For new followers: The yellow levels highlighted at the bottom left of the chart are the primary levels that I focus on intraday. My strategy for preventing impulsive decisions at unfavorable locations involves following a simple yet effective rule of exercising caution when initiating trades outside of the yellow levels. This implies that I am cautious chasing longs above the final yellow upside target and shorts below the final yellow downside target. It is crucial to understand that refraining from chasing a trade is not an automatic invitation to initiate a trade in the opposite direction.
Visual Representation
Contextual Analysis
Just a quick reminder that I have transitioned to the ESZ24 (December) contract. Please note that I do not back-adjust my charts. I suggest marking 5629.75 on your chart, as roll gaps often tend to get filled. Regardless of whether you choose to back-adjust or not, the crucial point is that my intraday targets remain the same.
Unfortunately, yesterday's plan was published later than expected, so the early move in the overnight session, which reclaimed 5701 and pushed higher toward the resistance area between 5721 and 5731, had already played out. Nevertheless, selling activity emerged within the resistance area, leading to a pullback to 5701, a level buyers managed to defend. A second test of the 5721-5731 resistance resulted in a break and continued upside momentum, effectively negating Wednesday’s excess. The VIX remained below its support level of 17.16 throughout the session, supporting the potential for further upside.
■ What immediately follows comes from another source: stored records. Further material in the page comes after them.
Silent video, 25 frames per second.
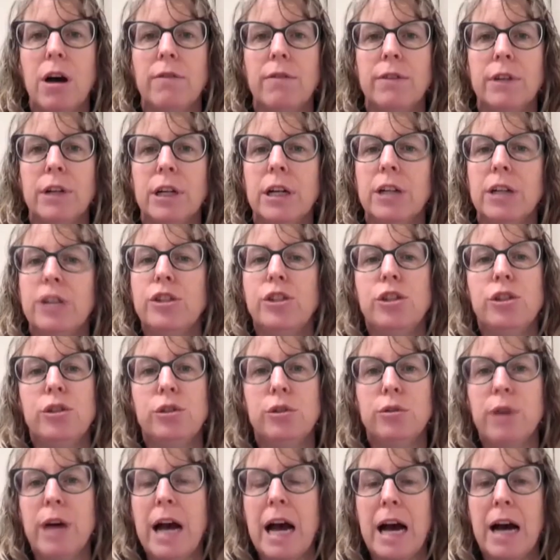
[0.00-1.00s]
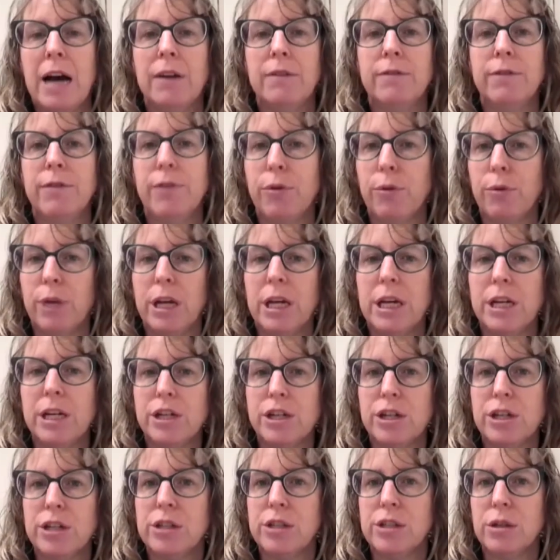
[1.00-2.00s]
cover, do you have three
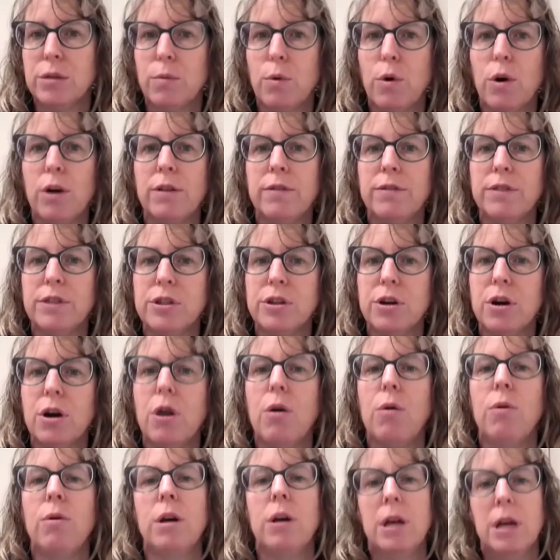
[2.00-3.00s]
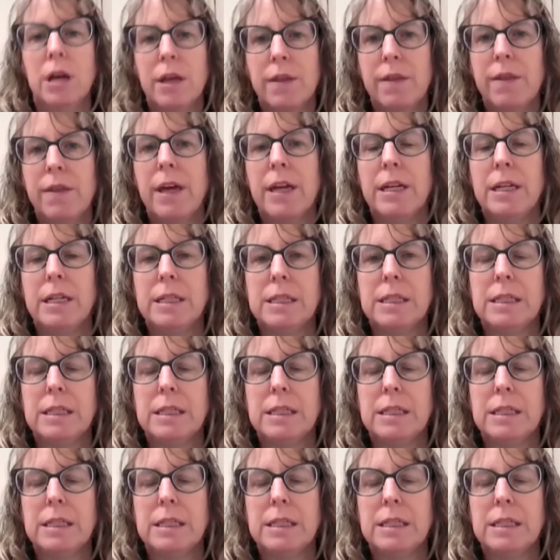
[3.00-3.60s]
inches or more of snow? Then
With the RTH session opening with a true gap up, the conditions were straightforward, as outlined in the pre-open post on X. A strong market would hold above 5756, marking the prior day’s high, targeting 5795, and potentially the Weekly Extreme High of 5820. A look above the ONH and fail triggered an inventory correction that filled the gap at the 5756 level in the A-period. Once the gap was filled, it was crucial to monitor whether sellers could gain traction within the previous day’s range, which would signal a bearish outcome. The market only allowed a few minutes of trading below 5756 before reversing, signaling strength. The 5795 level, marking the lower end of the weekly resistance area from the Weekly Plan, was tagged in the I-period. HOD: 5797.50 (ATH).
Today’s session saw a breakout from the 3-day balance area, following a strong directional move overnight that led to a true gap higher and effectively negated Wednesday’s excess high. Monitor for continuation (acceptance) or lack thereof (rejection). Higher or unchanged value would signal a bullish response, while a return below 5756 would open the door for a failed breakout scenario.
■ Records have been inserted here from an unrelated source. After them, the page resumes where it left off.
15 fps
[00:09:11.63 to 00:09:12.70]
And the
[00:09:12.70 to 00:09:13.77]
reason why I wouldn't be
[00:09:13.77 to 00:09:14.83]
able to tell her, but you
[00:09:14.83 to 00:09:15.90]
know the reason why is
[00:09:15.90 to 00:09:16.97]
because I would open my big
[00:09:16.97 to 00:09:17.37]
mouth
In terms of levels, the Smashlevel is at 5785. Holding below this level would target the prior 3-day balance high at 5756, with a final target at the support area between 5731 and 5721 under sustained selling pressure. Failure to hold below 5785 would target the current ATH at 5797.50, with a final target at 5820 under sustained buying pressure.
Levels of Interest
Going into tomorrow's session, I will closely observe the behavior around 5785.
Break and hold above 5785 would target 5797 / 5820
Holding below 5785 would target 5756 / 5731 / 5721
Additionally, pay attention to the following VIX levels: 17.28 and 15.38. These levels can provide confirmation of strength or weakness.
Break and hold above 5820 with VIX below 15.38 would confirm strength.
Break and hold below 5721 with VIX above 17.28 would confirm weakness.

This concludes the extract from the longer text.